At 1.27 A.M. Clarke rises and goes home. At two o’clock Lord closes his desk. Most of the desk men disappear; the work is done. The night editor—Van Anda or the imperturbable Smith—remains at his desk, with the “long wait” reporter to bear him company. At half past three they also go, and the watchman begins to turn out the lights. Down below, the presses are tossing forth the product of a night’s work in the big, bare, old room.

A story of the Sun would be incomplete without a sketch of its little sister. The Evening Sun was established by Mr. Dana nearly twenty years after he bought the Sun. He saw a place for a one-cent evening newspaper, for the only journal of that description then published in New York was the Daily News, which was largely a class publication.

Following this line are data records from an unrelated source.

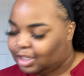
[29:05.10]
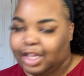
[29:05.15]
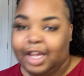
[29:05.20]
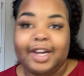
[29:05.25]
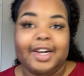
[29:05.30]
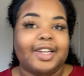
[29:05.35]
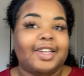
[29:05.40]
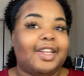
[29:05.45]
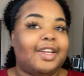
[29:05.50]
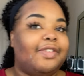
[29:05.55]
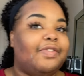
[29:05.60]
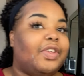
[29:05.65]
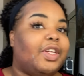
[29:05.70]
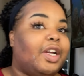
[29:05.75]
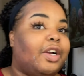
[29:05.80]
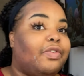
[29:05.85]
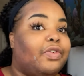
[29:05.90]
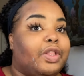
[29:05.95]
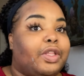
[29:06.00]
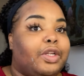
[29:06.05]
I love it.
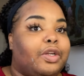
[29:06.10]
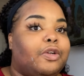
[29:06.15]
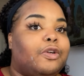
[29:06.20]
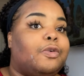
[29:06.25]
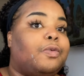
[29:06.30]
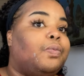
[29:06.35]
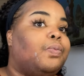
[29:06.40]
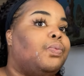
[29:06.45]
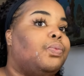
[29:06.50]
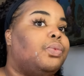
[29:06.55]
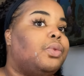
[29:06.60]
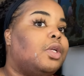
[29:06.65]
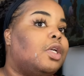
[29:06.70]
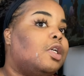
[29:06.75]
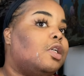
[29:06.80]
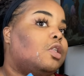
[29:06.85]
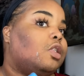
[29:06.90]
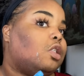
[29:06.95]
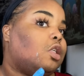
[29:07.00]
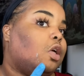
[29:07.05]
I really do.
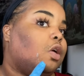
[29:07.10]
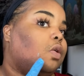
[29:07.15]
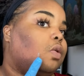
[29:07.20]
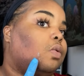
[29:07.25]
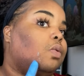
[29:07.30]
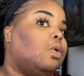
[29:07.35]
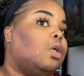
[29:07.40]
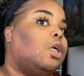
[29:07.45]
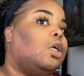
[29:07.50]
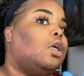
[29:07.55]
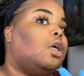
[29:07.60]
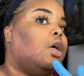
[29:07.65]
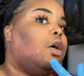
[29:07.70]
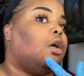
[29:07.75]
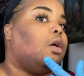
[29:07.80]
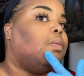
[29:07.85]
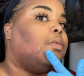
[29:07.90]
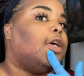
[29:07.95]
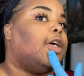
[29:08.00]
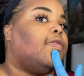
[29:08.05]
So
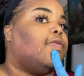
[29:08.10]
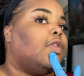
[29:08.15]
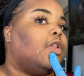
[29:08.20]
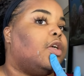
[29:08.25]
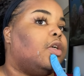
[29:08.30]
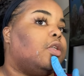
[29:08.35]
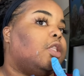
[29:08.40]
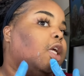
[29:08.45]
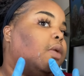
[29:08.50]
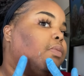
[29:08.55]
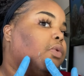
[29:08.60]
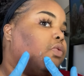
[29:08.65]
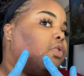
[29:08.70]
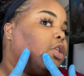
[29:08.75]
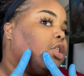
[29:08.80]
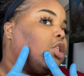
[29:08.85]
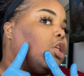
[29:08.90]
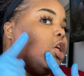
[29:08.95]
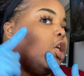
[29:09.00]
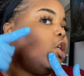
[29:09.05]
I've learned that
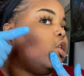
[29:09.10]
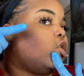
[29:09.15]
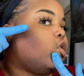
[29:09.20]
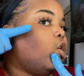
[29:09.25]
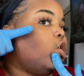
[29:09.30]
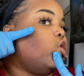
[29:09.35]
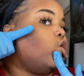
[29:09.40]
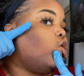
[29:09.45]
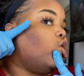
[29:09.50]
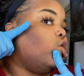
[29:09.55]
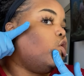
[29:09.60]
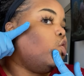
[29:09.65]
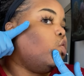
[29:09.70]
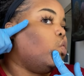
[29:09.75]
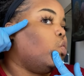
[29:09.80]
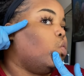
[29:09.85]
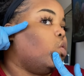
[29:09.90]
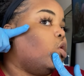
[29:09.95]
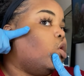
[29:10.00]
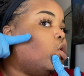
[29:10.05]
Marissa has started to
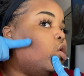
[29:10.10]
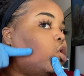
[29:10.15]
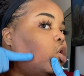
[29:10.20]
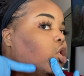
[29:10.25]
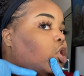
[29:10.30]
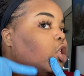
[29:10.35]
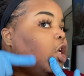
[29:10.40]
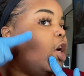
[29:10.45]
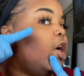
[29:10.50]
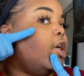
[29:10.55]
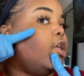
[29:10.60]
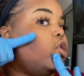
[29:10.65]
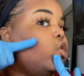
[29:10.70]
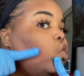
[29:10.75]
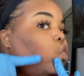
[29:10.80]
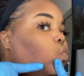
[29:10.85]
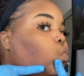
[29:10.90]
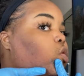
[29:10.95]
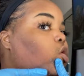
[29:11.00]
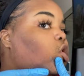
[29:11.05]
do the side
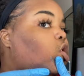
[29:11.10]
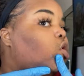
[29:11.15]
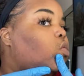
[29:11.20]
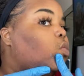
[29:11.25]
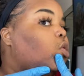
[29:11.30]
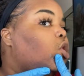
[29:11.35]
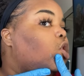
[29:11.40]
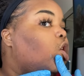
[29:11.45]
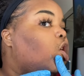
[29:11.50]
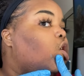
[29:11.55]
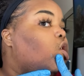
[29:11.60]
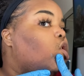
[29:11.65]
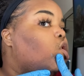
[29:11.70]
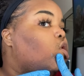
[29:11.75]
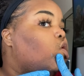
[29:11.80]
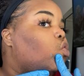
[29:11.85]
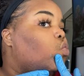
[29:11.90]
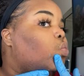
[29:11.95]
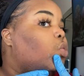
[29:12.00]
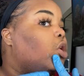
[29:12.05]
strips coming down a
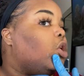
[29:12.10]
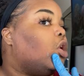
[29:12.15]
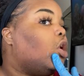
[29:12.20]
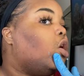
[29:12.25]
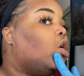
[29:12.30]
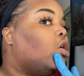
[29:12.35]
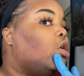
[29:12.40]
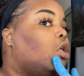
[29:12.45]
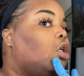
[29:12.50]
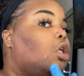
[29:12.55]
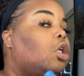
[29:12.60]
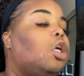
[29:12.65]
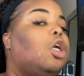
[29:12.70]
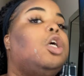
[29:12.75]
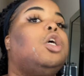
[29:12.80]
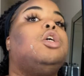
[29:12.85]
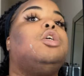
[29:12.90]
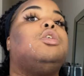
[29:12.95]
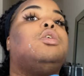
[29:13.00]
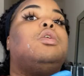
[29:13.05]
little bit longer
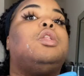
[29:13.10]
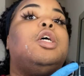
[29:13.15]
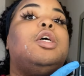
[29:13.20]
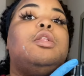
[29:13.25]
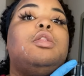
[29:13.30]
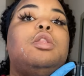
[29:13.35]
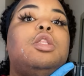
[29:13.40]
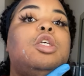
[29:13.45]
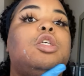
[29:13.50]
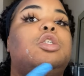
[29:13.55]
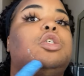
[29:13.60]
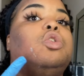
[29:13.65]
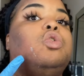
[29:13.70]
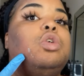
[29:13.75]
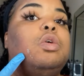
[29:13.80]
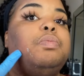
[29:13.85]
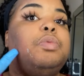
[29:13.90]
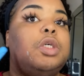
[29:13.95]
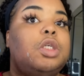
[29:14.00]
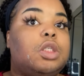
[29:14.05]
so that this
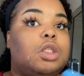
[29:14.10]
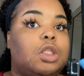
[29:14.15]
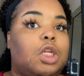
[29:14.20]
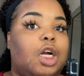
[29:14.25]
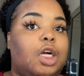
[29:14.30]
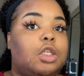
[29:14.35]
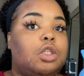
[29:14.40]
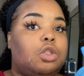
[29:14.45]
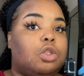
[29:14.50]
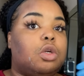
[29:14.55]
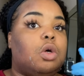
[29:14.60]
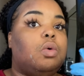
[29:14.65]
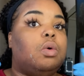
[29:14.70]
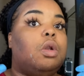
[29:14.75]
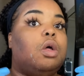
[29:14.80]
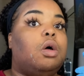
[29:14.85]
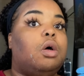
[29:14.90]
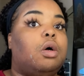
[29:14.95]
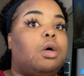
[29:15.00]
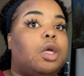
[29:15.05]
strip is not so
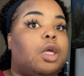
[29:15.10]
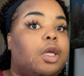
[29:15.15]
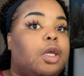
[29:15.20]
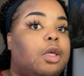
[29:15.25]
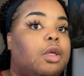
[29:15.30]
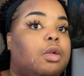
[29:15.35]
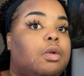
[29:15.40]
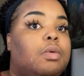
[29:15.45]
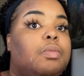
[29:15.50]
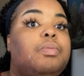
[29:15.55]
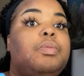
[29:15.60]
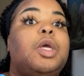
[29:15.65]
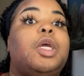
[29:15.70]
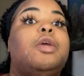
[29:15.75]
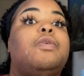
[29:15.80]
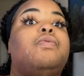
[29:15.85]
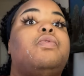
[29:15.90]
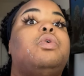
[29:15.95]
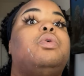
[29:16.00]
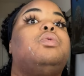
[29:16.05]
long and
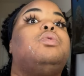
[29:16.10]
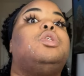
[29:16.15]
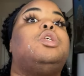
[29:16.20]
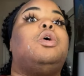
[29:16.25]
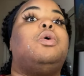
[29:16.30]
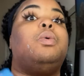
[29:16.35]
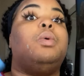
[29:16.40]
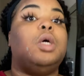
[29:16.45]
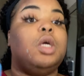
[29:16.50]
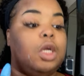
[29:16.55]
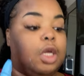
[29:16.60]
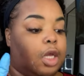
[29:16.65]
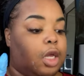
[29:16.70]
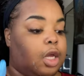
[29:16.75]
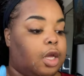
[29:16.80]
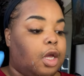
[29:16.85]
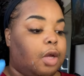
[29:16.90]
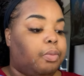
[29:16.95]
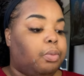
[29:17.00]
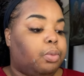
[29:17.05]
painful. So
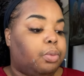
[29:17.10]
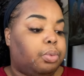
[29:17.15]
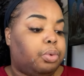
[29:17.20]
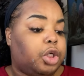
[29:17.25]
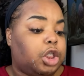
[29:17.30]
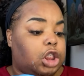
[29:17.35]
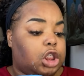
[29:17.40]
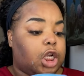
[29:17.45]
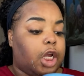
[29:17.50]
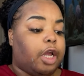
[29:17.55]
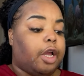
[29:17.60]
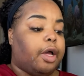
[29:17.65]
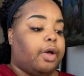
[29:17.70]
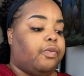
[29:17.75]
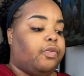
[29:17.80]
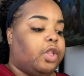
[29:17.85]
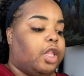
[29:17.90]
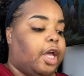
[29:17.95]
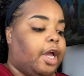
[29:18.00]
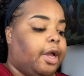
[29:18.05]
appreciate her
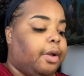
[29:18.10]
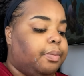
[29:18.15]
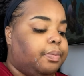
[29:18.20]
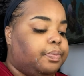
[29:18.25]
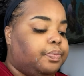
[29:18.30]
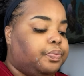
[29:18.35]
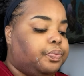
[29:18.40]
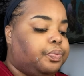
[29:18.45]
for that.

The leading evening newspapers were the Evening Post, the Commercial Advertiser, and the Mail and Express, selling for three cents and catering to a highbrow or a partisan clientele.

The first Evening Sun was issued on March 17, 1887, at an hour when the St. Patrick’s Day parade was being reviewed by Mayor Hewitt. With its four pages of six columns each, its brief, lively presentation of general news, and its low price, the paper was an immediate success—though not the success that it is to-day, with its sixteen pages, its wealth of special articles, and the many features that make it one of America’s best evening newspapers.

The new paper had no titular editor-in-chief. Mr. Dana was the editor of the Sun and had the general guidance of the evening paper. Dana’s associate, the publisher of the Sun, William M. Laffan, took a deep interest in the welfare of the new venture, and the Evening Sun was often referred to as his “baby.”